U.S. Attorney's Office
District of New Mexico
(505) 346-7274
August 13, 2015

Non-Indian Physician Employed by Indian Health Services Pleads Guilty to Federal Child Pornography Charge

ALBUQUERQUE—Thomas Murray, 62, a non-Indian who resides in Acoma Pueblo, N.M., pleaded guilty today in federal court in Albuquerque, N.M., to a federal child pornography charge.

Murray is a physician who relocated to New Mexico in Oct. 2014, from Ohio to take a position as a general practitioner with Indian Health Services at the Acoma-Canoncito-Laguna Service Unit located in Acoma Pueblo. Murray was charged in a criminal complaint with transporting, distributing and possessing visual depictions of minors engaged in sexually explicit conduct.

According to the criminal complaint, the FBI initiated the federal investigation leading to Murray’s arrest on Dec. 19, 2014, after receiving a report from the New Mexico Attorney General’s Office. The report alleged that investigation by an investigation by the New Mexico Internet Crimes Against Children (ICAC) Task Force revealed that an IP Address subscribed to Murray’s residential address in Acoma was being used to download and distributing images consistent with child pornography. According to the criminal complaint, the FBI arrested Murray and executed a federal search warrant at his residence on Jan. 5, 2015.

Murray was subsequently indicted on Jan. 21, 2015, and charged with receiving and possessing child pornography from Oct. 19, 2014 through Jan. 5, 2015, in Cibola County, N.M.

During today’s change of plea hearing, Murray pled guilty to possession of child pornography under a plea agreement with the U.S. Attorney’s Office.

At sentencing, Murray faces a maximum penalty of 20 years in federal prison.
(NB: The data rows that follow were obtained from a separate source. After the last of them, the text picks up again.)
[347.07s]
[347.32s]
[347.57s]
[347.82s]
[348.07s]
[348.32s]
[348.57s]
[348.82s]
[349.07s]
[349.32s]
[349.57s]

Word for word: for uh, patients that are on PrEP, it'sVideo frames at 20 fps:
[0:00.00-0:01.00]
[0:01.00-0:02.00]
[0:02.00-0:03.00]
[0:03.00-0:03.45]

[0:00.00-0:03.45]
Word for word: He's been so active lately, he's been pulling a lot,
Murray will be required to register as a sex offender after completing his prison sentence.

This case was investigated by the Albuquerque office of the FBI, the New Mexico Attorney General’s Office, the New Mexico ICAC Task Force and the New Mexico Regional Computer Forensic Laboratory. The case is being prosecuted by Assistant U.S. Attorney Jacob A. Wishard as part of Project Safe Childhood, a nationwide initiative launched in May 2006 by the Department of Justice (DOJ) to combat the growing epidemic of child sexual exploitation and abuse. Led by United States Attorneys’ Offices and DOJ’s Criminal Division’s Child Exploitation and Obscenity Section, Project Safe Childhood marshals federal, state and local resources to better locate, apprehend and prosecute individuals who exploit children via the Internet, as well as to identify and rescue victims. For more information about Project Safe Childhood, please visit http://www.justice.gov/psc/.

The case also was brought as a part of the New Mexico ICAC Task Force’s mission, which is to locate, track, and capture Internet child sexual predators and Internet child pornographers in New Mexico. There are 82 federal, state and local law enforcement agencies associated with the New Mexico ICAC Task Force, which is funded by a grant administered by the NMAGO. Anyone with information relating to suspected child predators and suspected child abuse is encouraged to contact federal or local law enforcement.